Работы не прекращались и ночью. Забои отрыли. Задохнулись только шестеро, остальных в полусознательном состоянии вытащили на поверхность, дали кипятка, заваренного серой мукой, и по пайке хлеба, сравнимого с блокадным. Им бы по куску сахара, да где взять?! Лейтенант выкатил бочку солидола к дровяным лежакам: решили обмазать им поленья, чтобы не вмиг сгорали. Поставил автоматчиков. Были случаи, когда зеки солидол жрали, запихивая его горстями в рот. О последствиях здесь не думают, сегодня и сейчас, а там трава не расти.

Лейтенант приказ выполнил. К шести утра команда, собранная по списку, была выстроена перед административной избой лагеря. Полковник вышел на белоснежный ковер, под ветром превратившийся в каменный наст и отливающий сине-серым. Пурга затихла, но шквалистый ветер не унимался, сшибая с ног. Те, кто мог устоять, превращались в парусники — раздвигай ноги и тебя понесет по полированному насту, как лодочку под парусом. Вот только руля не хватало, можно и о барак шмякнуться, и на колючке повиснуть. Придурки со «скворечен» не поймут и огонь откроют. Сдохнешь ни за что. К колючке на пять метров подходить запрещается, а коли взялся за нее, то не иначе как побег готовил. Идиотские законы. До облысевшей тайги ноги не донесешь, чтобы охапку сушняка для печки набрать, да еще с ней в барак вернуться, а они — побег! Бегущих здесь отродясь не видели.

— Где остальные? — грубо спросил Челданов.
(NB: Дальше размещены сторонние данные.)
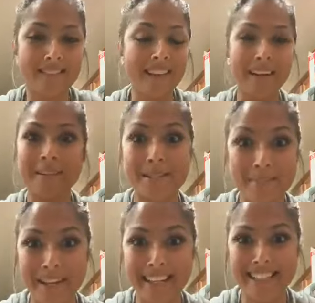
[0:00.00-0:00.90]
That
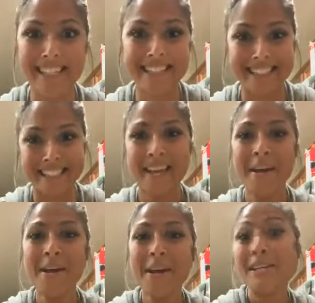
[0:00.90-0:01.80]
doesn't make any sense.
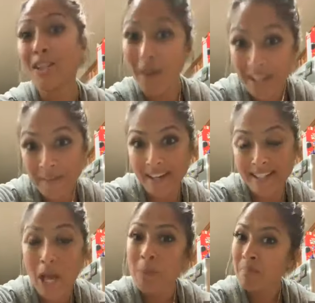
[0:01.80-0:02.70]
So
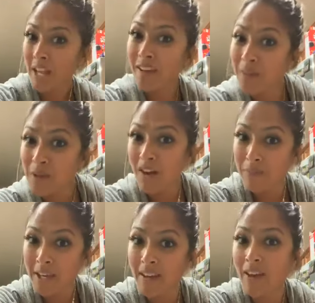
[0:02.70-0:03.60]
anyways, if you
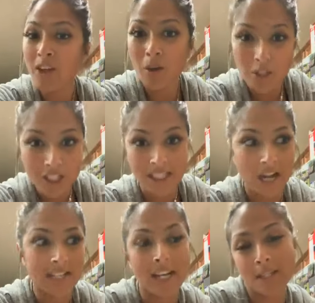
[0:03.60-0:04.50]
love me, you'll just
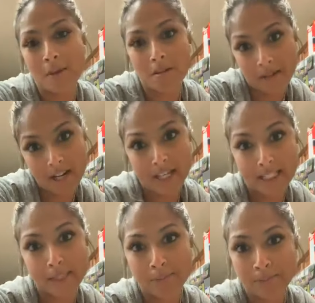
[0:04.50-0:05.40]
not text me on
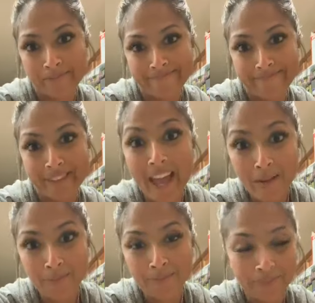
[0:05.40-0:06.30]
Mondays, okay?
— Все тут, — ответил лейтенант.

Обдуваемые ветром, забив галоши в наст, чтобы не снесло, перед полковником стояло семеро доходяг, смотревших на него безнадежным злобным взглядом. Взгляд полковник выдержал.

— Больные есть? — обернулся он к лейтенанту.

Зеки на такой вопрос не ответят: тут же спишут к чертовой матери и будешь до весны под сугробами мумифицироваться, а потом на растопку пустят. Правда, лейтенант старался соблюдать христианские традиции. По сходе снега сколачивал бригады, те рыли братскую могилу, куда «подснежников» сваливали и зарывали. Санитария играла немалую роль — ветер заразу быстро подхватывает, не отмашешься. Каждое кайло должно попасть в руки и грызть породу. И если инструмента хватало, то с руками дело обстояло хуже.

— У троих цинга, — коротко ответил старый служака.

— Отправишь с конвоем в больницу.

Полковник подошел к строю, похожему на покосившийся плетень.

— Есть среди вас Курносов?

Он вглядывался в серые измученные черепа, обтянутые кожей с глубокими впадинами глазниц и следами обморожений.

— Я Курносов.

Полковник с облегчением вздохнул.

— Звать как?

— Кто же теперь помнит. Номер И-4621.